Record excerpts -
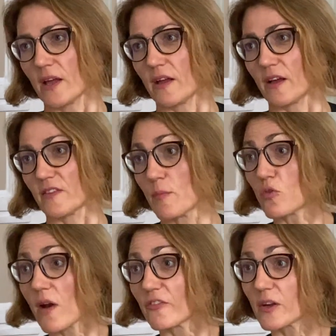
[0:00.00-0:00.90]

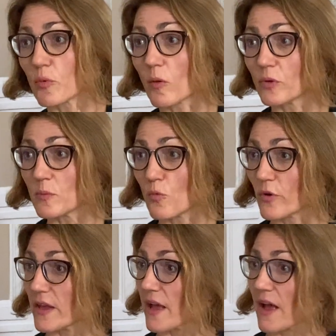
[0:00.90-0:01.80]
demographic problem.
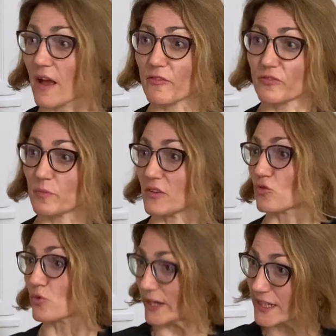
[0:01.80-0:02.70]
We have been
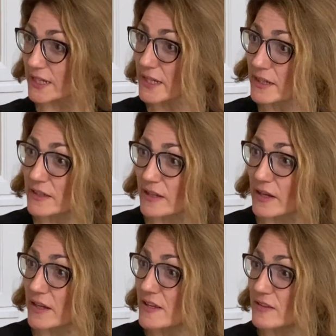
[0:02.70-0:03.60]
shrinking
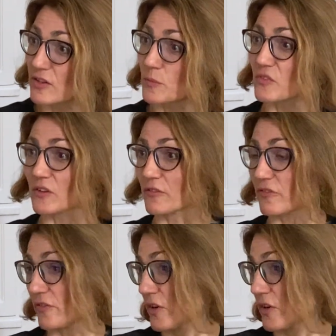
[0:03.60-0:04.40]
in terms of,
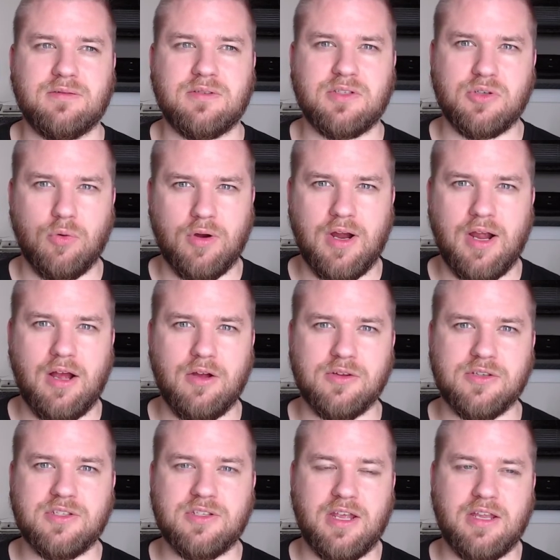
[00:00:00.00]

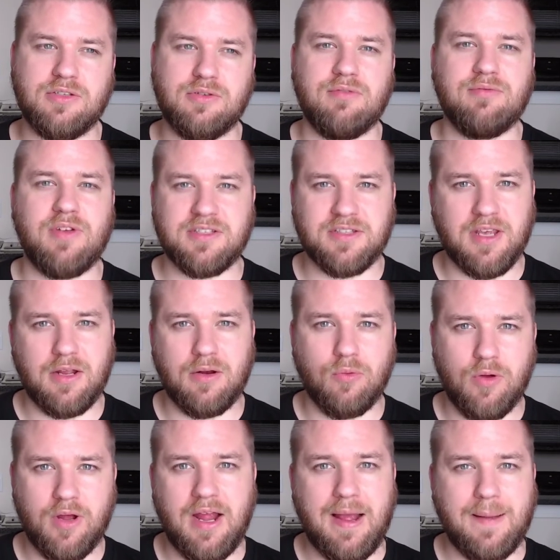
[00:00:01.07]
storehouse and to investigate
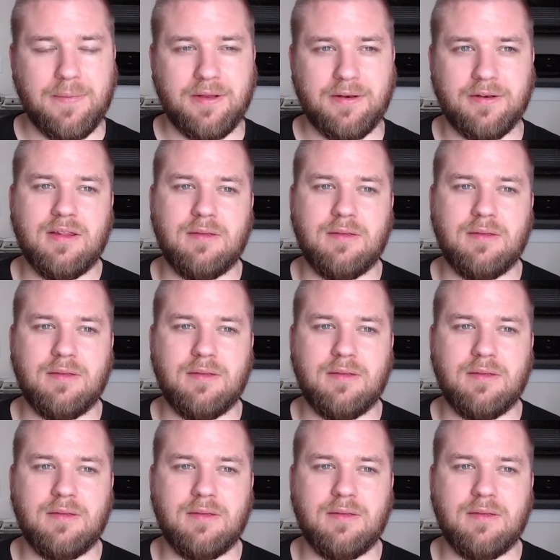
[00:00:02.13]
what happened.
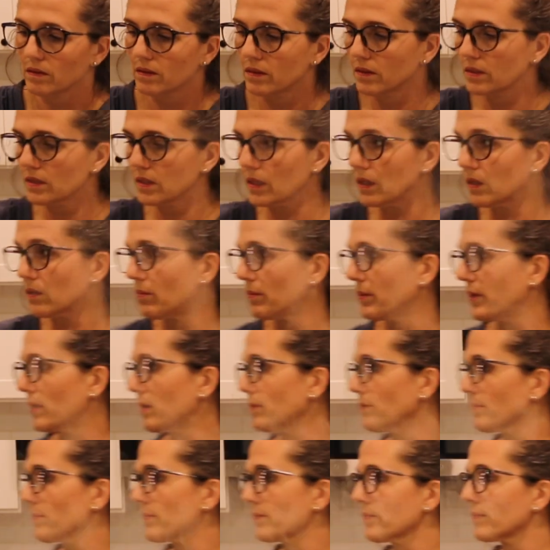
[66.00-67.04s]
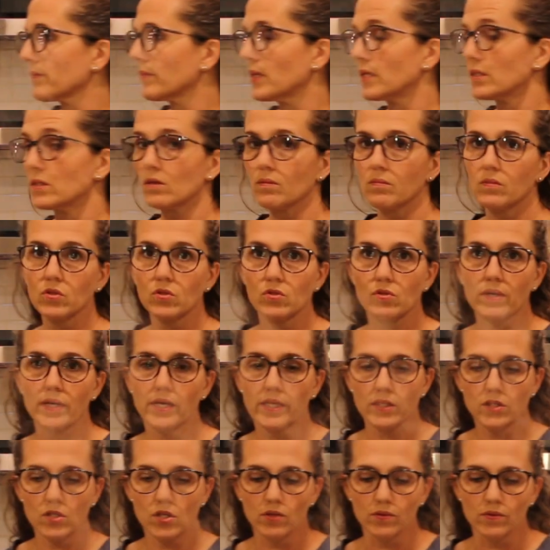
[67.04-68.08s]
is almost
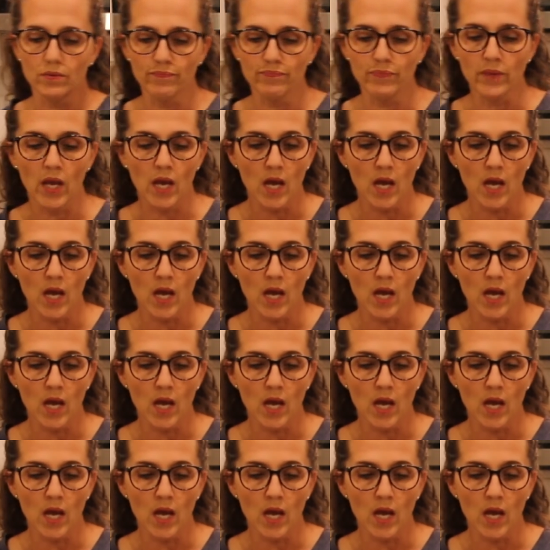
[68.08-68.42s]
ready too.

What you need to do - Extract every line of the data exactly; pictures stay out.

Written solution -
[0:00.00-0:00.90]

[0:00.90-0:01.80]
demographic problem.
[0:01.80-0:02.70]
We have been
[0:02.70-0:03.60]
shrinking
[0:03.60-0:04.40]
in terms of,
[00:00:00.00]

[00:00:01.07]
storehouse and to investigate
[00:00:02.13]
what happened.
[66.00-67.04s]
[67.04-68.08s]
is almost
[68.08-68.42s]
ready too.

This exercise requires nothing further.